When any publisher chooses to make their money off advertisements, there’s always a balance between user experience, advertiser demands and publisher’s revenue.
Our goal is to find that perfect sweet spot between all three.
We have found that when it comes to caring about viewabilty, less is definitely more!
The more ad units you have on your site, the more each of them is competing for overall viewability, which leads to nothing having a great score.
By focusing on units that we’ve tried and tested over months and months and know are going to be seen often and for long periods of time, we’re able to earn you more money out of less ads.
The positions we run:
- First sidebar ad
- Bottom, "sticky" sidebar ad
- Browser adhesion ad
- In-Content positions (set for every screenview or less, depending on your settings)
- Recipe card ad (if you run a recipe card we can target)
Running more than these ad positions, you may be making some more short-term money, but it’s possible you're violating almost every one of our ad partner’s publicly stated policies, including the largest three: Google, OpenX, and AppNexus.
If you get banned from those, the bad news is you’re done making money from advertisements as a publisher — their bans are considered “lifetime." Between the three, they power nearly every other ad management company out there.
Even if you’re flying under the radar and not getting banned, it’s also a race to the bottom revenue-wise.
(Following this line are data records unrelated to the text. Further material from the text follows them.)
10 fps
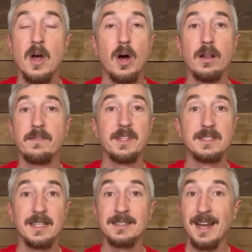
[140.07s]
All of
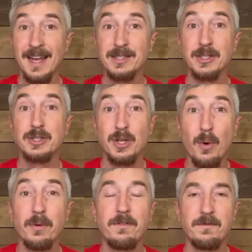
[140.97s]
these things that actually
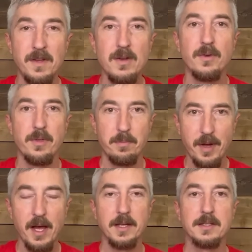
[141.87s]
don't feel the
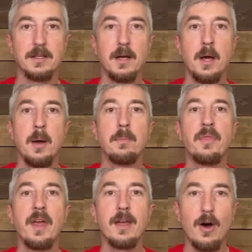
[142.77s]
best,
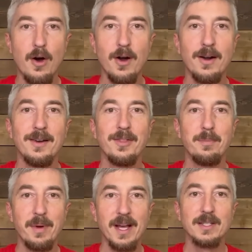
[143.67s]
but they are the
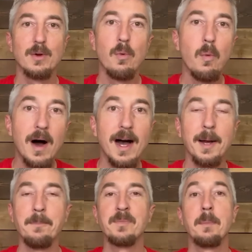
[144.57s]
best. Why?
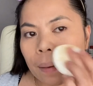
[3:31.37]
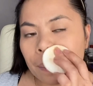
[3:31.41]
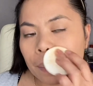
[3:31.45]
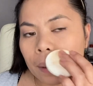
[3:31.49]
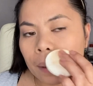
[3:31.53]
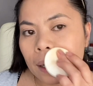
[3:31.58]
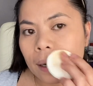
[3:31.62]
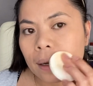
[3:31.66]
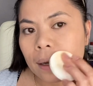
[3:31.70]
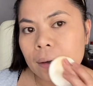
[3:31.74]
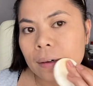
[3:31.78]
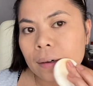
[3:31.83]

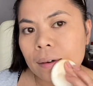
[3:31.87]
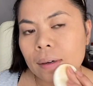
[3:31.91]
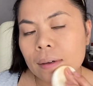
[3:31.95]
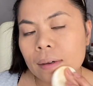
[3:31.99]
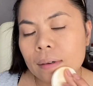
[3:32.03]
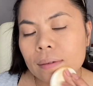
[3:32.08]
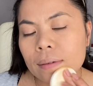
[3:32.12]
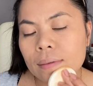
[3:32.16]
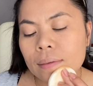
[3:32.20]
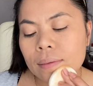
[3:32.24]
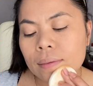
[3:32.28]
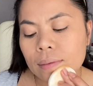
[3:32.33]
Yeah.
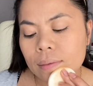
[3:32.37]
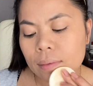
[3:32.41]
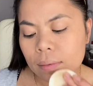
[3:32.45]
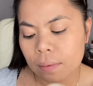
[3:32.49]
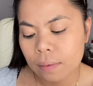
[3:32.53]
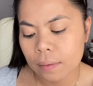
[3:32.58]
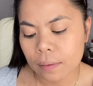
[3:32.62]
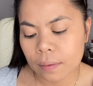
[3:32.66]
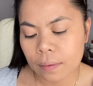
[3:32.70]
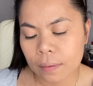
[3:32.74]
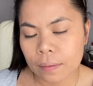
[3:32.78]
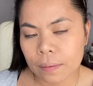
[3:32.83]

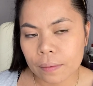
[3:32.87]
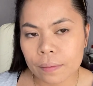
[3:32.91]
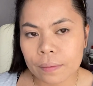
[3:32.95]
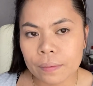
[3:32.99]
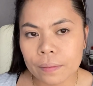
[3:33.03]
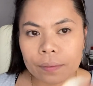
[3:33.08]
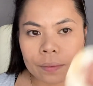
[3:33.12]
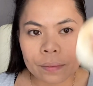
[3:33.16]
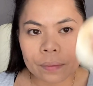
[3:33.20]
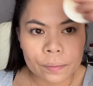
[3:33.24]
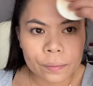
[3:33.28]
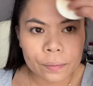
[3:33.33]

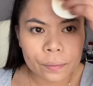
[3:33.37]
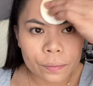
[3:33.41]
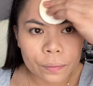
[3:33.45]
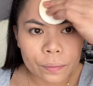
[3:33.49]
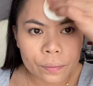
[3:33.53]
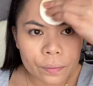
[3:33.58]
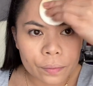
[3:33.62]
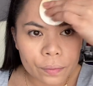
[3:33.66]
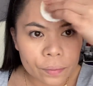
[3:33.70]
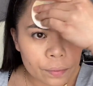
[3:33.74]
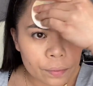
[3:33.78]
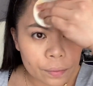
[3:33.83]

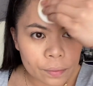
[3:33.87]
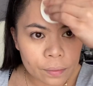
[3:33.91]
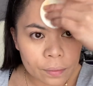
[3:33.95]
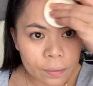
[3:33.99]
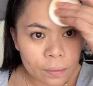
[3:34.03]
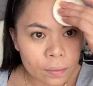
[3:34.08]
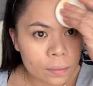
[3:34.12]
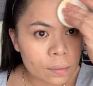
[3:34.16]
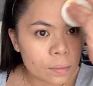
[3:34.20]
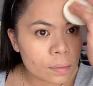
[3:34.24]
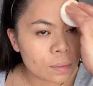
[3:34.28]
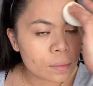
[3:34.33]

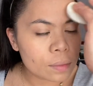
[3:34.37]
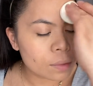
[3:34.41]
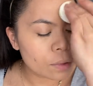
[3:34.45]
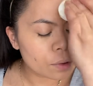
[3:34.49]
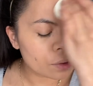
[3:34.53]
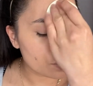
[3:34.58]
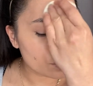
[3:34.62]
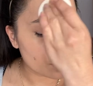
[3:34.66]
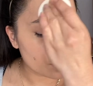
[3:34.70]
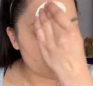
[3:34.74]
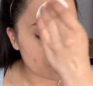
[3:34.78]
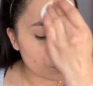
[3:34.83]

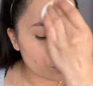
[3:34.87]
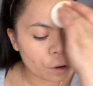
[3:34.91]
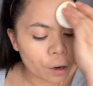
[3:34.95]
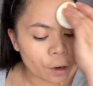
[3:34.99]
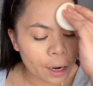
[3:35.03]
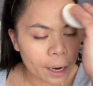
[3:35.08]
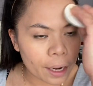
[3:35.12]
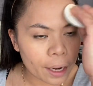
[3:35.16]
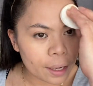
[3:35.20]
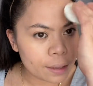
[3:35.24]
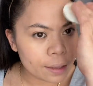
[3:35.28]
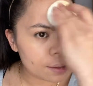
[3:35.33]
On your
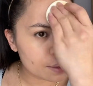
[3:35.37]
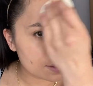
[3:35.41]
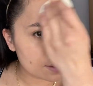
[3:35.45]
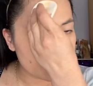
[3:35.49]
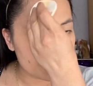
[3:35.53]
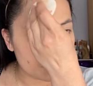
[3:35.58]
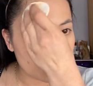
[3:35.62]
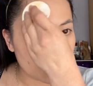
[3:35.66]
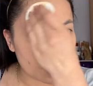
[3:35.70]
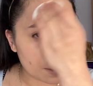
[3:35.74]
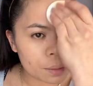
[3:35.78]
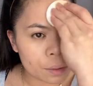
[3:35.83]
forehead,
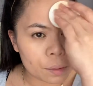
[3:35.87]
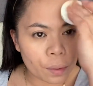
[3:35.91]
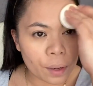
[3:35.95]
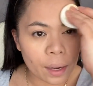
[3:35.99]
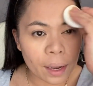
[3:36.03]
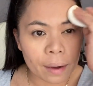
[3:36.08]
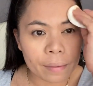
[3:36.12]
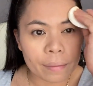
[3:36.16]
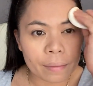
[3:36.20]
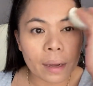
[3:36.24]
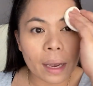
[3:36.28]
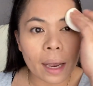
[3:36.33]
sometimes we
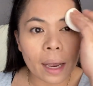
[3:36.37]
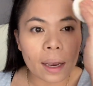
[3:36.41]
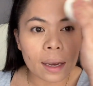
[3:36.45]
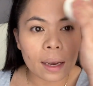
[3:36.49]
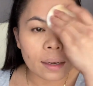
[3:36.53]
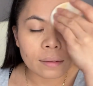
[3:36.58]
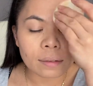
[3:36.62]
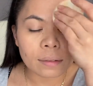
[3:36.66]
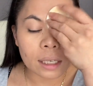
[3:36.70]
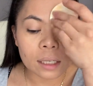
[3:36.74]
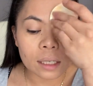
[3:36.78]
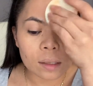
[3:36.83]
have a
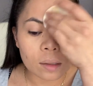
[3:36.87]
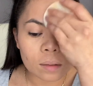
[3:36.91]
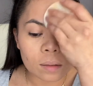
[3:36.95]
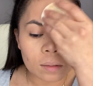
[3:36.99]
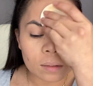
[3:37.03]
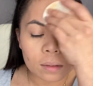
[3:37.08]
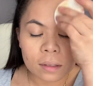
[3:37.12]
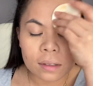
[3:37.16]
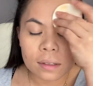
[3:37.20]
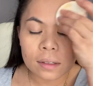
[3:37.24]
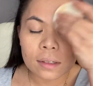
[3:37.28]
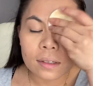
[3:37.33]
wrinkles.
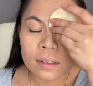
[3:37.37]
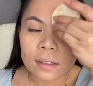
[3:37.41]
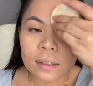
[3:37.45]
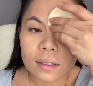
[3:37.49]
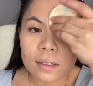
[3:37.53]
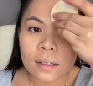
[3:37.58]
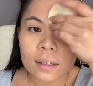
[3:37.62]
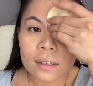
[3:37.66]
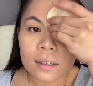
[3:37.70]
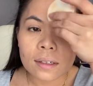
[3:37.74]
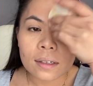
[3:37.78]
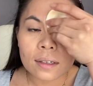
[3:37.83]

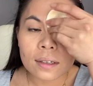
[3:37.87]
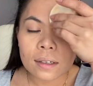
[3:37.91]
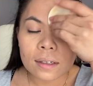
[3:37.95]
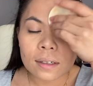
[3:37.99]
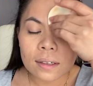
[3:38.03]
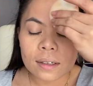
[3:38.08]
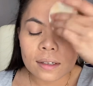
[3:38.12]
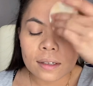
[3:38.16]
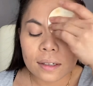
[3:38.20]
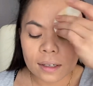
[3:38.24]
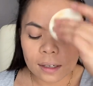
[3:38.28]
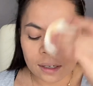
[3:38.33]

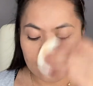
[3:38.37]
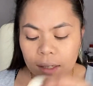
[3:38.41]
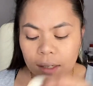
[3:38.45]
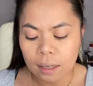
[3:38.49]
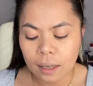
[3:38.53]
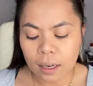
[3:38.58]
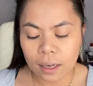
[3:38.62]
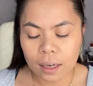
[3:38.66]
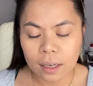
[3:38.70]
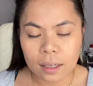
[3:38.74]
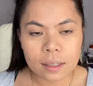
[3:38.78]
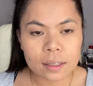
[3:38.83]

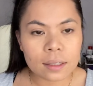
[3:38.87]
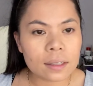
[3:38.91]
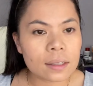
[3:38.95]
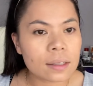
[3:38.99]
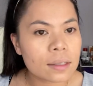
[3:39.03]
Yes.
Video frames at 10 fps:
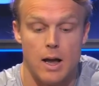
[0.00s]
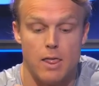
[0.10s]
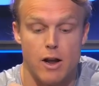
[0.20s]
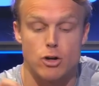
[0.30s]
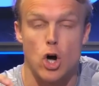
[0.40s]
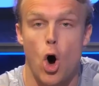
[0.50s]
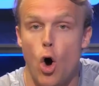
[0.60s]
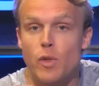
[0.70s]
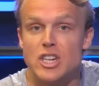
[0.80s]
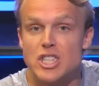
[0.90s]
There's
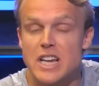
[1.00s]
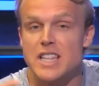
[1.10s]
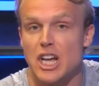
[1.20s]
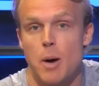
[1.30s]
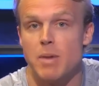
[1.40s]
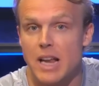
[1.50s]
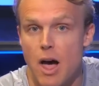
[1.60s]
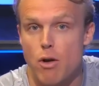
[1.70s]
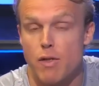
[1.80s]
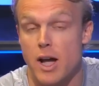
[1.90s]
all these things that come
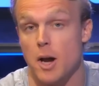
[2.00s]
together that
Each ad you place lowers your site speed significantly, making other ads low slower and your site load slower.
A slower loading ad means less users see it for a lower viewability and CTR (click-through rate), two of the things advertisers value most.
A slower loading site means Google and users like your site less, leading to less traffic.
Worse than that, ads aren’t as simple as, “If one ad makes you $1, two ads makes you $2.” It’s more like two ads makes you $1.50. Worse than that, you continue to get more and more diminishing returns.
Why? Because ads mostly pay you on CTR and viewability. If you continue to add more ads, there’s less of a chance of a user seeing / clicking on your second, third, fourth, and so on.
Think about yourself as a user. How many ads can you click on in one screenview? Probably just one!
That means each additional ad you put into a single screenview is further diminishing the value of your entire inventory. You’re just lowering your price more and more.
Also, take a look at any of the top 250 publishers on the Internet. Have you ever been on a top site that runs more than five ads, let alone 12+?